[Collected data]
++++++++++++++++++++
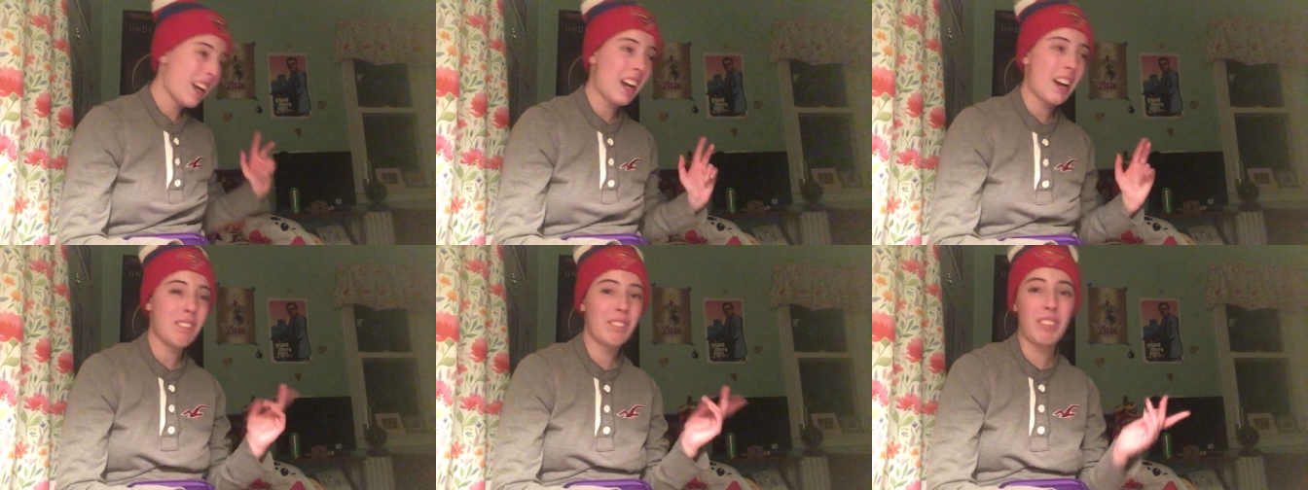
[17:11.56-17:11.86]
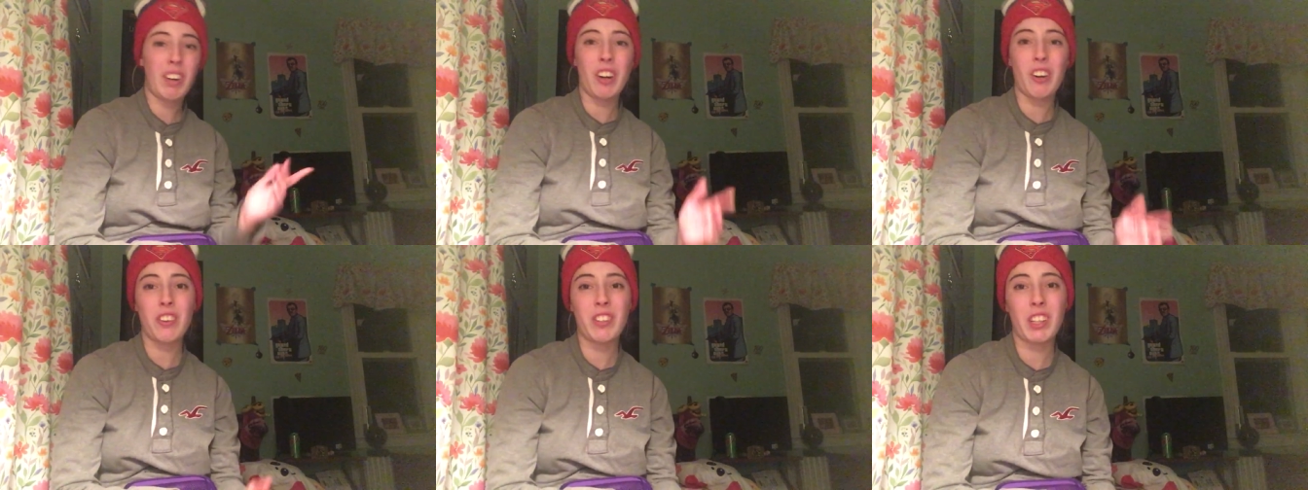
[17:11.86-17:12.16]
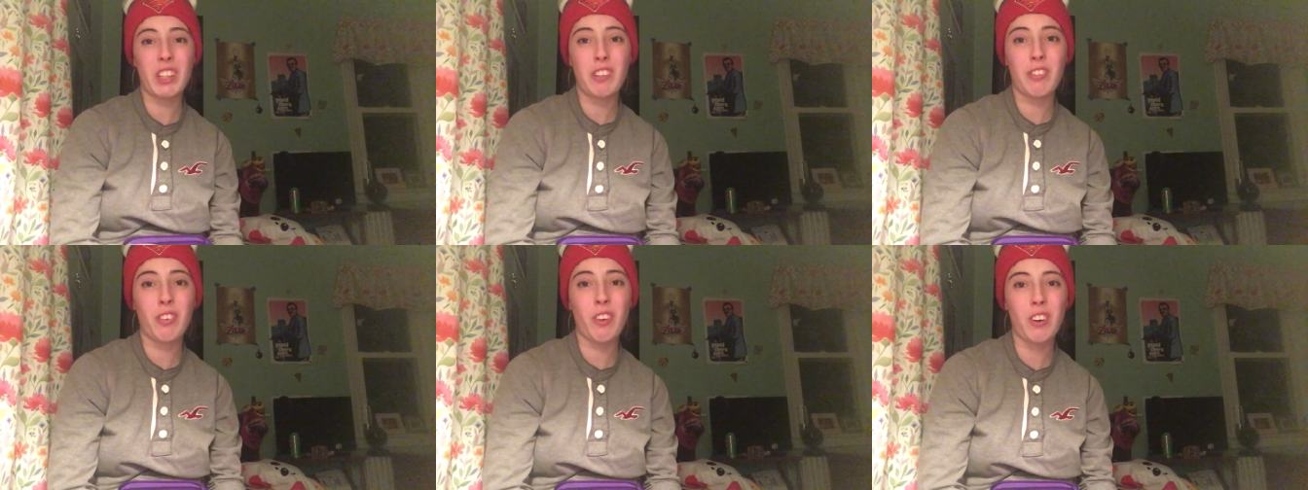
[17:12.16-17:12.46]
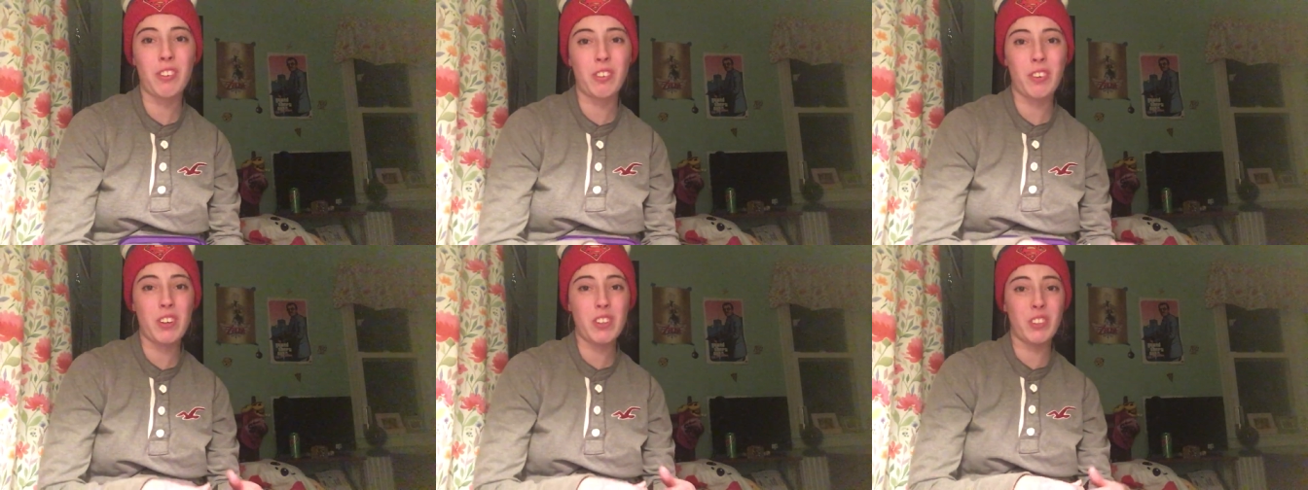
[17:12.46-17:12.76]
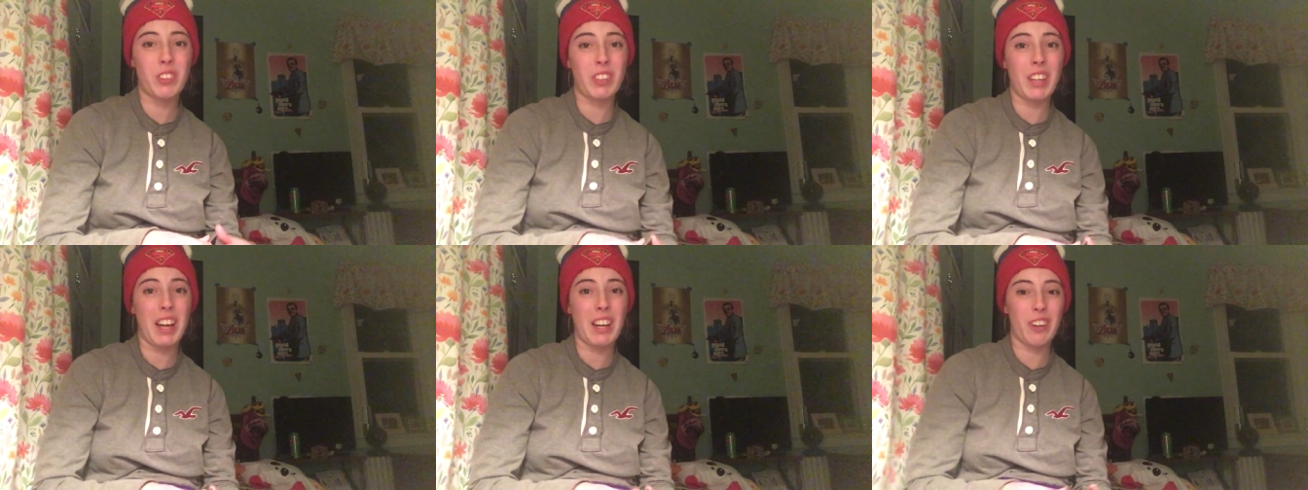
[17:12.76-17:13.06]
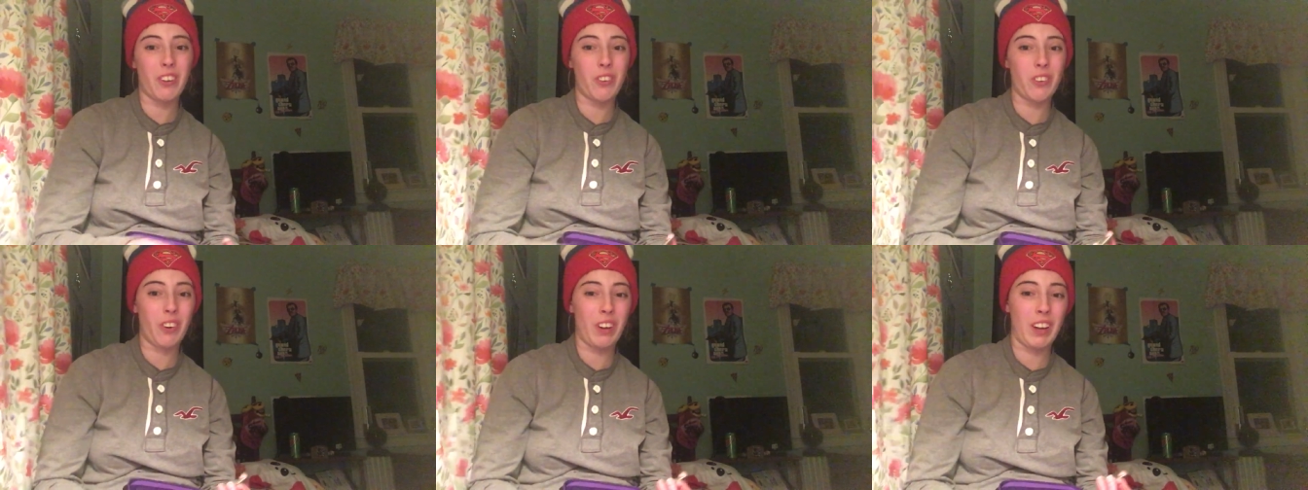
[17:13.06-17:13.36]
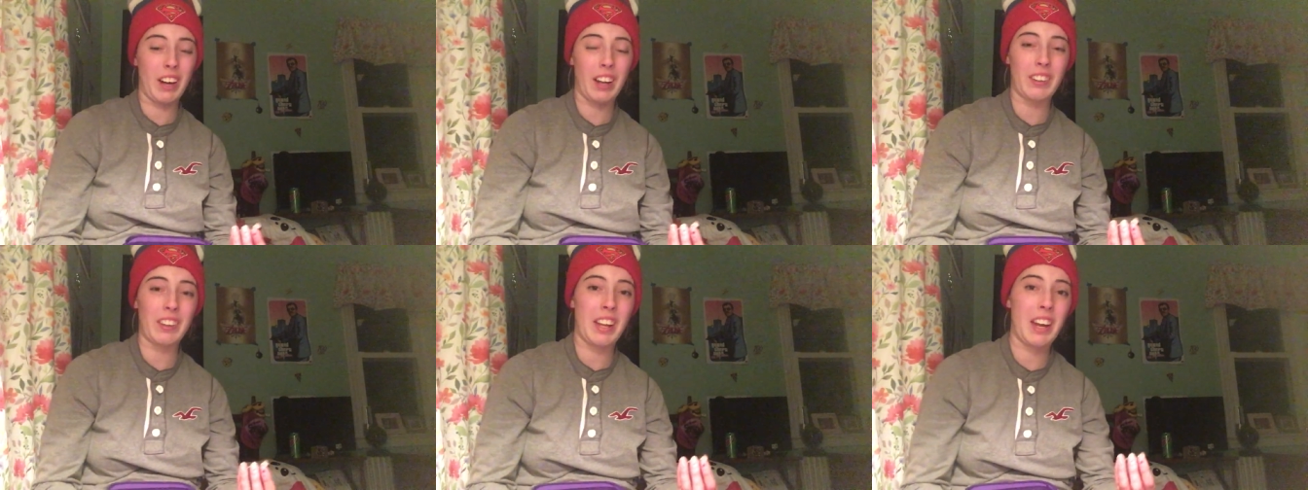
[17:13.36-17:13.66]
I got Mario 64 for it, so it's kind of cool.
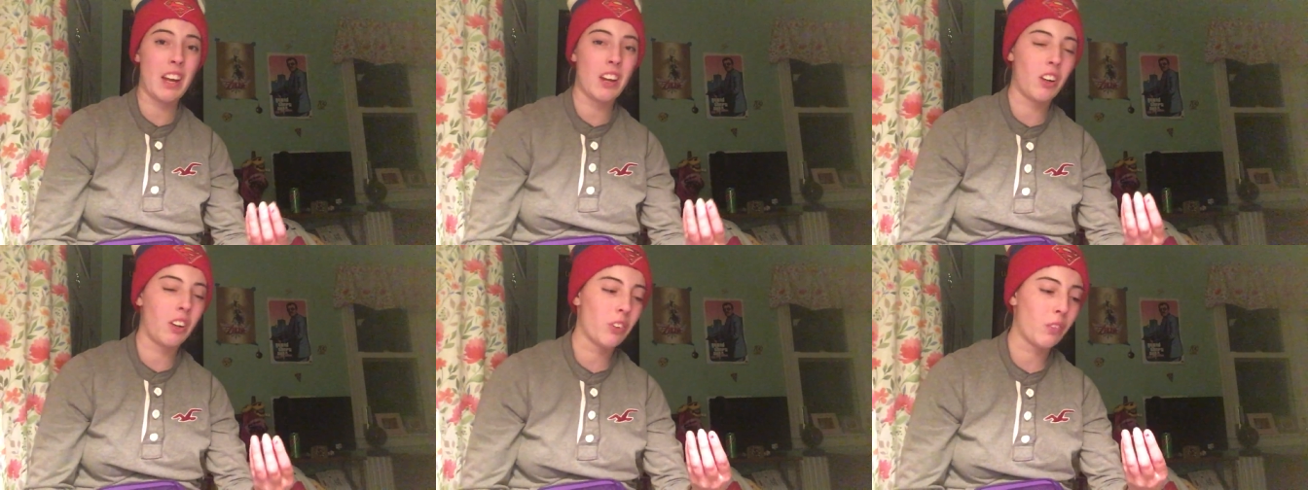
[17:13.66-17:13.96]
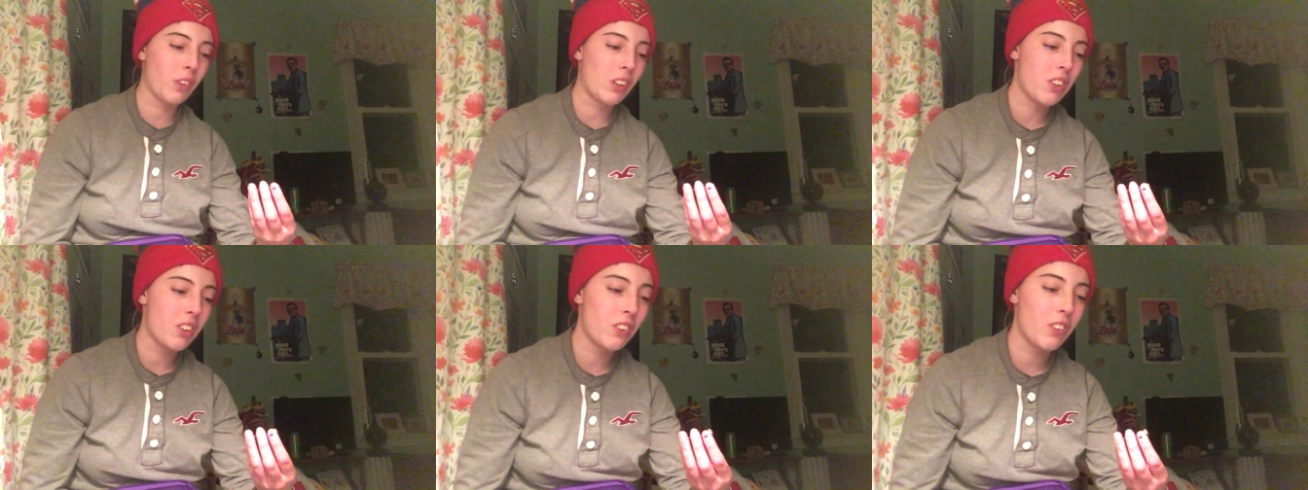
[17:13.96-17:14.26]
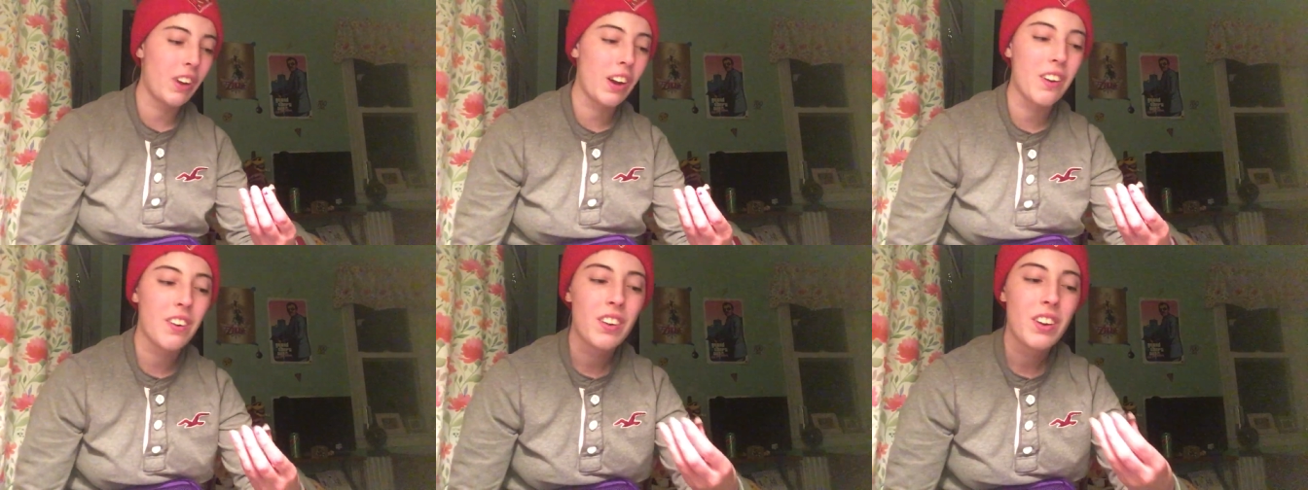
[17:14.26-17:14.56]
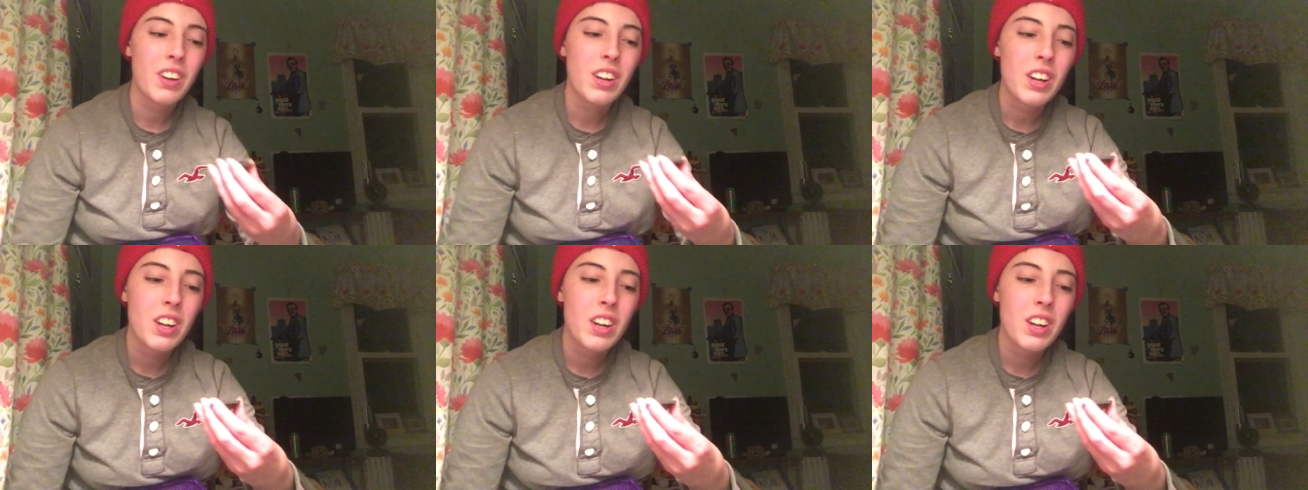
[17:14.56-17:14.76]
I got the handheld one too now.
++++++++++++++++++++
● **PROBLEM TO WORK ON**
Each line above should be returned exactly as written, apart from any pictures.

● **SOLUTION**
[17:11.56-17:11.86]
[17:11.86-17:12.16]
[17:12.16-17:12.46]
[17:12.46-17:12.76]
[17:12.76-17:13.06]
[17:13.06-17:13.36]
[17:13.36-17:13.66]
I got Mario 64 for it, so it's kind of cool.
[17:13.66-17:13.96]
[17:13.96-17:14.26]
[17:14.26-17:14.56]
[17:14.56-17:14.76]
I got the handheld one too now.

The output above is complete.